PLM, Semantics Technology and Data Federation

PLM, Semantics Technology and Data Federation

I’m in a deep technological mood these days. As you probably noticed, I’m attending Semantic Technology & Business conference in beautiful, but cold San Francisco. SemTech 2012 covers an interesting technological space that covers a variety of topics related to data, data management, big data, semantics, linked data and semantic web. So, the environment of the conference and some presentations made me think about some modern trends in data management related to data federation. It probably goes a bit beyond the technological level of this blog, but I found it interesting and insightful.

Distributed Data Architecture

Our world is getting more and more distributed. The time when you  was able to concentrate the data in a single computer and/or databases almost became a history. We are moving towards something bigger that can scale to the level of web. The following two examples show a potential role of semantic technologies in support of federated data environment:

Andrew Sunderland of Spry Inc presented enterprise data management options. Here is the interesting quote explaining his presentation:

Companies are looking for methods to quickly expose data sources for federated data access, while at the same time developing a robust, executable enterprise ontology. Data profiling tools can be leveraged to profile data sources and bootstrap ontologies and mappings. This talk will showcase how Spry is leveraging these tools to quickly expose data sources, while in developing an enterprise ontology

Another example is coming from FluidOpsTransformation of Enterprise Data Islands into Linked and Living Knowledge. Information Workbench environment coming from FluidOps. The discussion focus was on the transformation of enterprise data islands into linked and living knowledge and elaborates on the costs and benefits of managing information in a unified semantic space.

The following picture shows Information Workbench architecture and the role of semantic technologies to achieve the role of data unification.

Data Federation and Asymmetric Computing

I had a chance to attend the presentation of Bryan Thompson of Systap discussing the bigdata® architecture. His presentation was focused on the computing side of distributed data environment and federation. The following slide presents the role of RDF and graph as a unified model for heterogeneous data sources.

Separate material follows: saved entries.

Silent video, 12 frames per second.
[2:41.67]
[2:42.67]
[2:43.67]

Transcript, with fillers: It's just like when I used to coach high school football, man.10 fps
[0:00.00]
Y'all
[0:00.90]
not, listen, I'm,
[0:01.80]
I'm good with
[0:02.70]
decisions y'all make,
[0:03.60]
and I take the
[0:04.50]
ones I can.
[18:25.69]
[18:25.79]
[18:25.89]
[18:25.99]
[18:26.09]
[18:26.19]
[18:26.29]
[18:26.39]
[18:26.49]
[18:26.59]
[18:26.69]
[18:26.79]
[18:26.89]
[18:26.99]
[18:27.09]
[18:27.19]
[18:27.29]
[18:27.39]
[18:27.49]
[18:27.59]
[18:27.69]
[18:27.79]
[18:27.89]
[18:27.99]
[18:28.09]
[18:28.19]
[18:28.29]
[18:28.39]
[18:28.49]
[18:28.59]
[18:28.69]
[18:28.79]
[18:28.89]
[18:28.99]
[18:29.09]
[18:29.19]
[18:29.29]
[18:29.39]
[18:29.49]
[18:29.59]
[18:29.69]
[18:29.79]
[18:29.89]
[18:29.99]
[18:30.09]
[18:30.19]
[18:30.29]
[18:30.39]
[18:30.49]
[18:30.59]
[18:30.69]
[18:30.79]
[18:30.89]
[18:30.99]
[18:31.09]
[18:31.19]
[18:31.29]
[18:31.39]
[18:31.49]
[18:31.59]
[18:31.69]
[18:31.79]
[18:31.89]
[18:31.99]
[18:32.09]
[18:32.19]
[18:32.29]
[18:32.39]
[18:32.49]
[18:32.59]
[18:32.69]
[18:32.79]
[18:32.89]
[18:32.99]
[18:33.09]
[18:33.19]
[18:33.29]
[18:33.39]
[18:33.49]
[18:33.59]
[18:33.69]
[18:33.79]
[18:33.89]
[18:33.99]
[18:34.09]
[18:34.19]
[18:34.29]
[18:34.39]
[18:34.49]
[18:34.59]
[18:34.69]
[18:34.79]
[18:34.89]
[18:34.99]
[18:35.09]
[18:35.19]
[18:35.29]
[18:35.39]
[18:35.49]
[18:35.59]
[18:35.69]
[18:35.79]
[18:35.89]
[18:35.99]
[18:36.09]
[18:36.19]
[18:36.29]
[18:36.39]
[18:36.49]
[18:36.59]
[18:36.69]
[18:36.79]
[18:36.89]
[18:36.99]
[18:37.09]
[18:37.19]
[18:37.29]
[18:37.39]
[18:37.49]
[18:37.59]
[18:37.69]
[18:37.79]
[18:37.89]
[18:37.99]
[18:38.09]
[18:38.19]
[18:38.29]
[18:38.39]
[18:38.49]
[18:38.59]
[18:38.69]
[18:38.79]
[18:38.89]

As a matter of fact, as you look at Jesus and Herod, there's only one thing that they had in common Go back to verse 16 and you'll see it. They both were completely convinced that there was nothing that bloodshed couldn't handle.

How is that related to PLM?

Now, you can ask me- how it is related to PDM and Engineering and Manufacturing world. Here is my take. IT infrastructure of manufacturing companies is extremely complicated these days. It includes existing data management and enterprise systems, content and document management vaults, unmanaged files and other data sources. Nowadays, cloud and web are coming as an additional data places companies target for data. The overall environment is global and distributed. Existing PLM systems are striving towards centralization of data into a singe data. The single database architecture might be not sufficient, cost of data transition might be too high, cloud and globalization is another dimension of complexity. Distributed and federated data management capable to scale to the level of web – logically and physically can be an interesting platform option to discover.

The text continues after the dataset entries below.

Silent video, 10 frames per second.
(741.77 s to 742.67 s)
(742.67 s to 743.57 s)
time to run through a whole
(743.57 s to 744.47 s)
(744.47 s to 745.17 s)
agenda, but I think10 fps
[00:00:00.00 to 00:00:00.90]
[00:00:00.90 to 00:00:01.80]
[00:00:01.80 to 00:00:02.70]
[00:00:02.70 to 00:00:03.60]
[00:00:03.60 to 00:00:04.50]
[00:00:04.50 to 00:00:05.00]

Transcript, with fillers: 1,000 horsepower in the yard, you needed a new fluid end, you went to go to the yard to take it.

What is my conclusion? The history gave us many examples when large companies missed new technological trends, and it cost them to lose their leadership position. At the same time, we can see how web companies built their infrastructure and disrupted many existing domains. What will be the technological foundation that can support challenges manufacturing and engineering companies are facing today? What will be the role of semantic data technologies in the future of these systems is a right question to ask these days.